─── Source material

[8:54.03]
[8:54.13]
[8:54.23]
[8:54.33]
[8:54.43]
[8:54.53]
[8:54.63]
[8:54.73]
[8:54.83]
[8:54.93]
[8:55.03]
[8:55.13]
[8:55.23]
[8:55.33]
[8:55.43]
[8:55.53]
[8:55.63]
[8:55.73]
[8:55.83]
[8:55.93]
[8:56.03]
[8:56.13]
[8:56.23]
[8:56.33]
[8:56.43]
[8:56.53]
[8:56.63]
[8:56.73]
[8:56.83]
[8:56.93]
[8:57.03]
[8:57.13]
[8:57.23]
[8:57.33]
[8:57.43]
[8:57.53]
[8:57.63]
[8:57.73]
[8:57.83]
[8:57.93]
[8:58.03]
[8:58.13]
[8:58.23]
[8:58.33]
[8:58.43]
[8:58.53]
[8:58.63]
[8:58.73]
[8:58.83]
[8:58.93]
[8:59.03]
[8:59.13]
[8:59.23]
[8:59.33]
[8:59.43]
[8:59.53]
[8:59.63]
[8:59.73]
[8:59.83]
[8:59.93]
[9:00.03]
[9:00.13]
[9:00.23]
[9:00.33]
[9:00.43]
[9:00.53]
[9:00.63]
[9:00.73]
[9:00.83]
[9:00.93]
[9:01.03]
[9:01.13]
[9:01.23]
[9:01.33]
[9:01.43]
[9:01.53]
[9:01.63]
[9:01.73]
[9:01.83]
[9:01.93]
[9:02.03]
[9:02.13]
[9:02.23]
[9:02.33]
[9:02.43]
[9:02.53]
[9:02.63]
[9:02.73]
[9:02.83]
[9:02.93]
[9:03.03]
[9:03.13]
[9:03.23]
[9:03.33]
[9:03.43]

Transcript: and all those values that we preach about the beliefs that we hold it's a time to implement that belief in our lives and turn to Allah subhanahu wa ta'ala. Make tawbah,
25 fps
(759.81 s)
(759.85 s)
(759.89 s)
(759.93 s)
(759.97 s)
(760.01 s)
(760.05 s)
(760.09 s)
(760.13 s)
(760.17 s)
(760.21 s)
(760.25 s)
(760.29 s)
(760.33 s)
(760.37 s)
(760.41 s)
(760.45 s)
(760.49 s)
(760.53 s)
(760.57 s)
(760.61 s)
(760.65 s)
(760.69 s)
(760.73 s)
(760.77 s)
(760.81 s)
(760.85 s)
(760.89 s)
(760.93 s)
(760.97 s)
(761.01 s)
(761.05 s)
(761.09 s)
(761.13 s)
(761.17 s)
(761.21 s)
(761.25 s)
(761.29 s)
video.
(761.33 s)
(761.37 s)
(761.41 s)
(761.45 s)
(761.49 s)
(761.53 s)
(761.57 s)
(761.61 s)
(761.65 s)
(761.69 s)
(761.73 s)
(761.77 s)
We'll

──────

> Aim of the exercise
Give every entry again, character for character.

> Exercise result
[8:54.03]
[8:54.13]
[8:54.23]
[8:54.33]
[8:54.43]
[8:54.53]
[8:54.63]
[8:54.73]
[8:54.83]
[8:54.93]
[8:55.03]
[8:55.13]
[8:55.23]
[8:55.33]
[8:55.43]
[8:55.53]
[8:55.63]
[8:55.73]
[8:55.83]
[8:55.93]
[8:56.03]
[8:56.13]
[8:56.23]
[8:56.33]
[8:56.43]
[8:56.53]
[8:56.63]
[8:56.73]
[8:56.83]
[8:56.93]
[8:57.03]
[8:57.13]
[8:57.23]
[8:57.33]
[8:57.43]
[8:57.53]
[8:57.63]
[8:57.73]
[8:57.83]
[8:57.93]
[8:58.03]
[8:58.13]
[8:58.23]
[8:58.33]
[8:58.43]
[8:58.53]
[8:58.63]
[8:58.73]
[8:58.83]
[8:58.93]
[8:59.03]
[8:59.13]
[8:59.23]
[8:59.33]
[8:59.43]
[8:59.53]
[8:59.63]
[8:59.73]
[8:59.83]
[8:59.93]
[9:00.03]
[9:00.13]
[9:00.23]
[9:00.33]
[9:00.43]
[9:00.53]
[9:00.63]
[9:00.73]
[9:00.83]
[9:00.93]
[9:01.03]
[9:01.13]
[9:01.23]
[9:01.33]
[9:01.43]
[9:01.53]
[9:01.63]
[9:01.73]
[9:01.83]
[9:01.93]
[9:02.03]
[9:02.13]
[9:02.23]
[9:02.33]
[9:02.43]
[9:02.53]
[9:02.63]
[9:02.73]
[9:02.83]
[9:02.93]
[9:03.03]
[9:03.13]
[9:03.23]
[9:03.33]
[9:03.43]

Transcript: and all those values that we preach about the beliefs that we hold it's a time to implement that belief in our lives and turn to Allah subhanahu wa ta'ala. Make tawbah,
25 fps
(759.81 s)
(759.85 s)
(759.89 s)
(759.93 s)
(759.97 s)
(760.01 s)
(760.05 s)
(760.09 s)
(760.13 s)
(760.17 s)
(760.21 s)
(760.25 s)
(760.29 s)
(760.33 s)
(760.37 s)
(760.41 s)
(760.45 s)
(760.49 s)
(760.53 s)
(760.57 s)
(760.61 s)
(760.65 s)
(760.69 s)
(760.73 s)
(760.77 s)
(760.81 s)
(760.85 s)
(760.89 s)
(760.93 s)
(760.97 s)
(761.01 s)
(761.05 s)
(761.09 s)
(761.13 s)
(761.17 s)
(761.21 s)
(761.25 s)
(761.29 s)
video.
(761.33 s)
(761.37 s)
(761.41 s)
(761.45 s)
(761.49 s)
(761.53 s)
(761.57 s)
(761.61 s)
(761.65 s)
(761.69 s)
(761.73 s)
(761.77 s)
We'll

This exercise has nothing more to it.